Web Keywords and Taxonomy

By Xah Lee. Date: 2006-10-30

This essay is a commentary on keywords, tagging, categorization, related issues on websites.

My website is growing larger and larger. Currently over 3 thousand pages. (850 pages are from the Elisp Manual , and the other 780 of pages are copies of Literature Classics and the Lojban Language Reference. The rest about 1500 pages are original content.)

The organization and hierarchy of these pages are becoming of a concern as the pages are getting numerous and keep growing. About a year ago i started to use the HTML keywords meta tag. e.g. <meta name="keywords" content="emacs, emacs tutorial">. As i started to add more and more pages with keywords, one problem begin to surface, namely, taxonomy and the semantics of keywords.

The classification is a known problem, in at least organizing subjects of human knowledge. Namely: “how can one device a hierarchy system so that subjects can fit into a position in the tree unambiguously and clearly.”. I recall, Encyclopedia Britannica has a long preface about its system of classifying knowledge, in its Propædia. (In particular, i recall reading, that “Logic” holds a unique place in the Britannica's classification system, in that it being a meta science, apart from the sciences and humanities.)

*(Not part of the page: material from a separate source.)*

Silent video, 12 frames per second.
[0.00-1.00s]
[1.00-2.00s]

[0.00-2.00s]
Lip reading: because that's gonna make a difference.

In any case, the problem i'm facing for my web pages is about the semantics of keywords. For example, suppose i have a page that is a tutorial of emacs. (emacs is a software for editing text). Now, should i use “emacs” and “emacs tutorial” as its keywords, or should i use “computing” and “tutorial”? If the tags are treated as keywords, then “emacs” and “emacs tutorial” would be fitting. However, if one wishes to classify or categorize, then “computing”, “tutorial”, “software” would be more fitting.

Clearly, there are advantages and disadvantages of either approach. Keywords tend to be haphazard, and is somewhat redundant becuase most keywords appear in the content itself and is in fact how search engines index pages. (among other lesser mechanisms) On the other hand, Keywords from a categorization perspective, has more organizing power since it takes some non-trivial analysis of the content to decide what category the content belongs to. Further, category keywords are few and somewhat fixed, so that it serves a purpose of categorization. For example, if pages are tagged by category keywords, then one can list all pages about “computing”. But if pages are tagged by keywords, then “computing” will not turn up my emacs tutorial, nor any other page on any particular computing technology or software. (For example, pages about how to write HTML, or tutorials about the language lisp.) To list computing related pages, one'd have to amass all possible keywords that have to do with computing.

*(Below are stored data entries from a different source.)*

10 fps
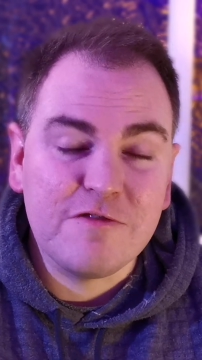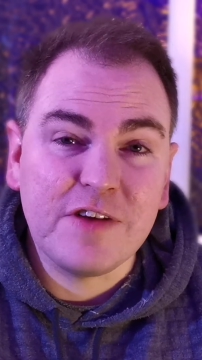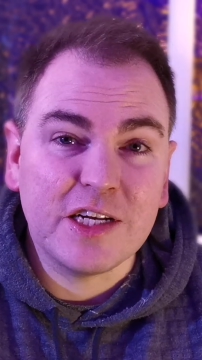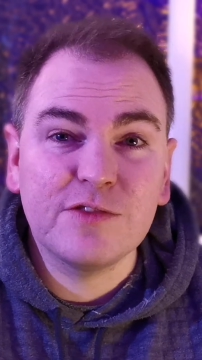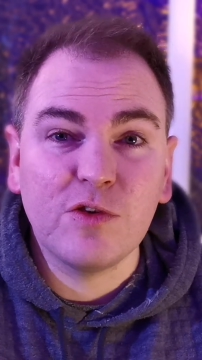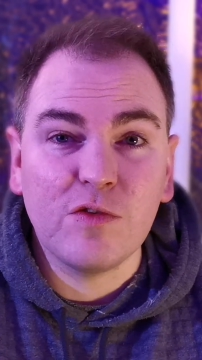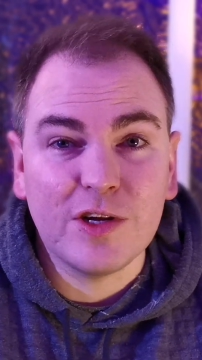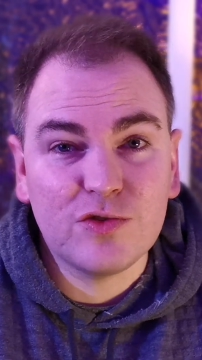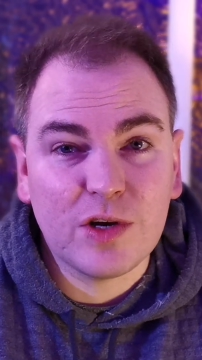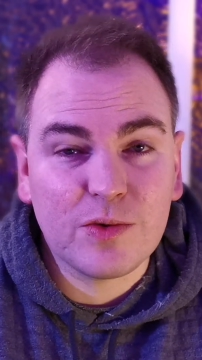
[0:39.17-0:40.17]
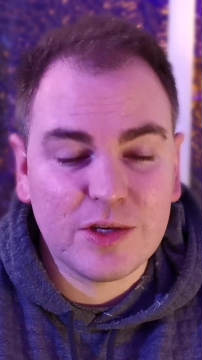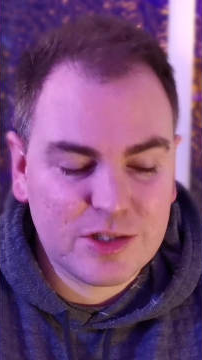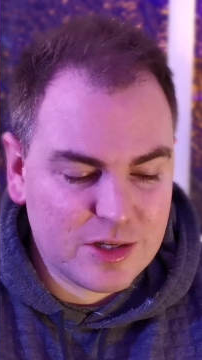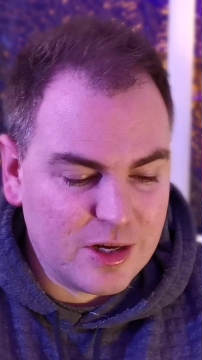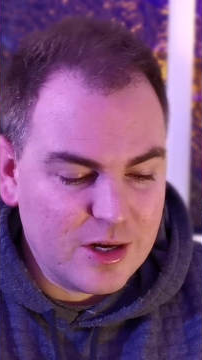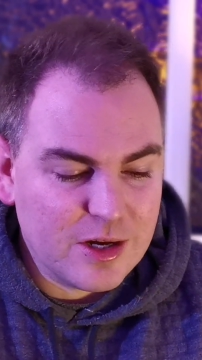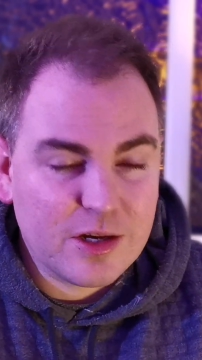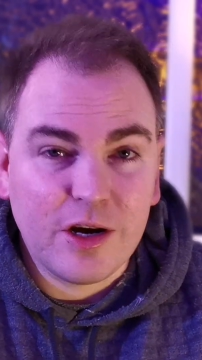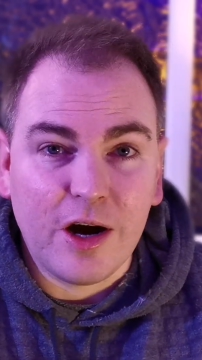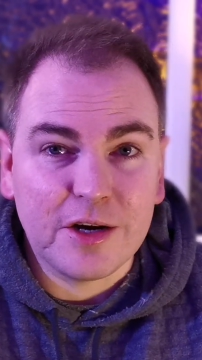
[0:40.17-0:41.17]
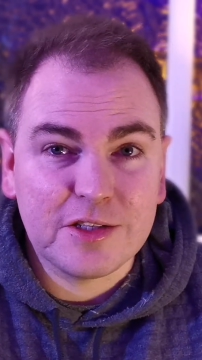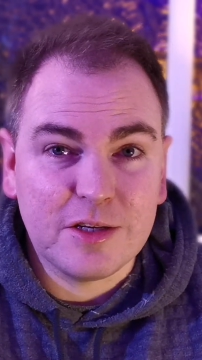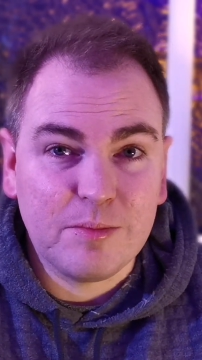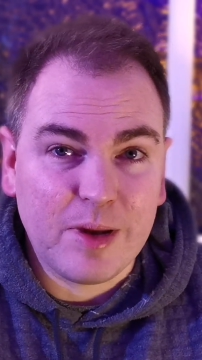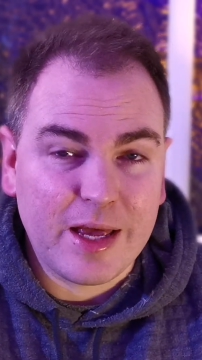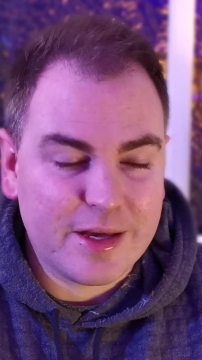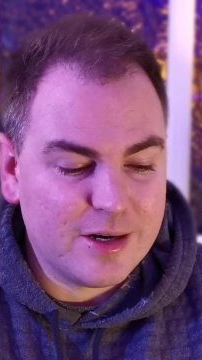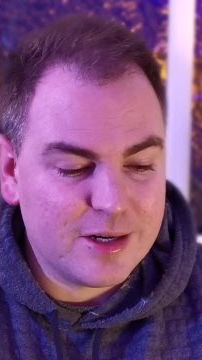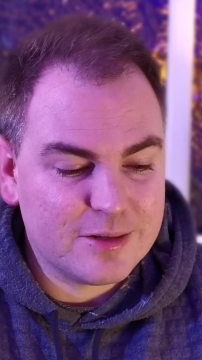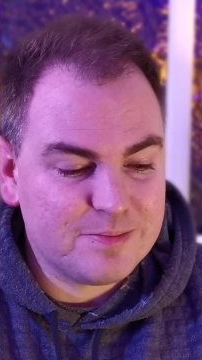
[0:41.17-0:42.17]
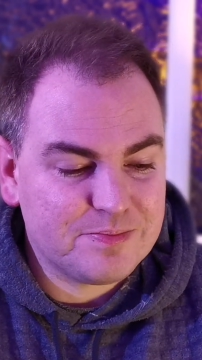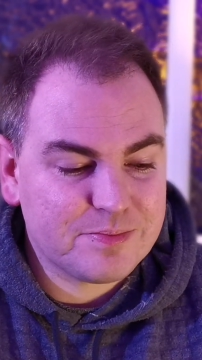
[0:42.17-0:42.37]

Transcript: Vent for ventriloquist, card as in playing card.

So, as my web pages become numerous and i started to use the HTML keyword meta tag to organize my pages for a eventual need, the problem of taxonomy and tagging semantics came upon me. In recent years, vast number of online social networking sites have cropped up. For example, online diary sites (For example, livejournal.com), online photo sites (flickr.com), online video sites (youtube.com), online bookmark sites (del.icio.us, stumbleupon.com) … etc. They all employ some tag system for mechanized organization of the bewildering unclassifiable pages the users create. One can look at them and learn about the taxonomy problem. For example, many of these sites such as del.icio.us uses a “tag” system. The semantics of tags as used is slightly different from keywords. Basically, tags are just any words the user thinks that associates with the page. So, tags are more freeform then keywords. …

It turns out, wikipedia has some say about Tag (metadata) and “Folksonomy”.

… as i think more about the subject, i think HTML should have another tag for “category keywords”. So, we'll have a meta tag for keywords, and another for category keywords, which are keywords used for categorizing the page. Of course, both would be optional. This way, we provide a basis for mechanical methods to categorize pages according to the subject matter. The Category Keywords is necessary because semantically it is different from keywords for page's content. And as i said before, “keywords of page content” is rather redundant since computing and database technologies are advanced enough that search engines today are already easily scanning entire page's text and automatically creating keywords by statistical means. On the other hand, automatic means of Categorization is still out of reach of AI. This is definitely a element of the futuristic concept of Semantic Web.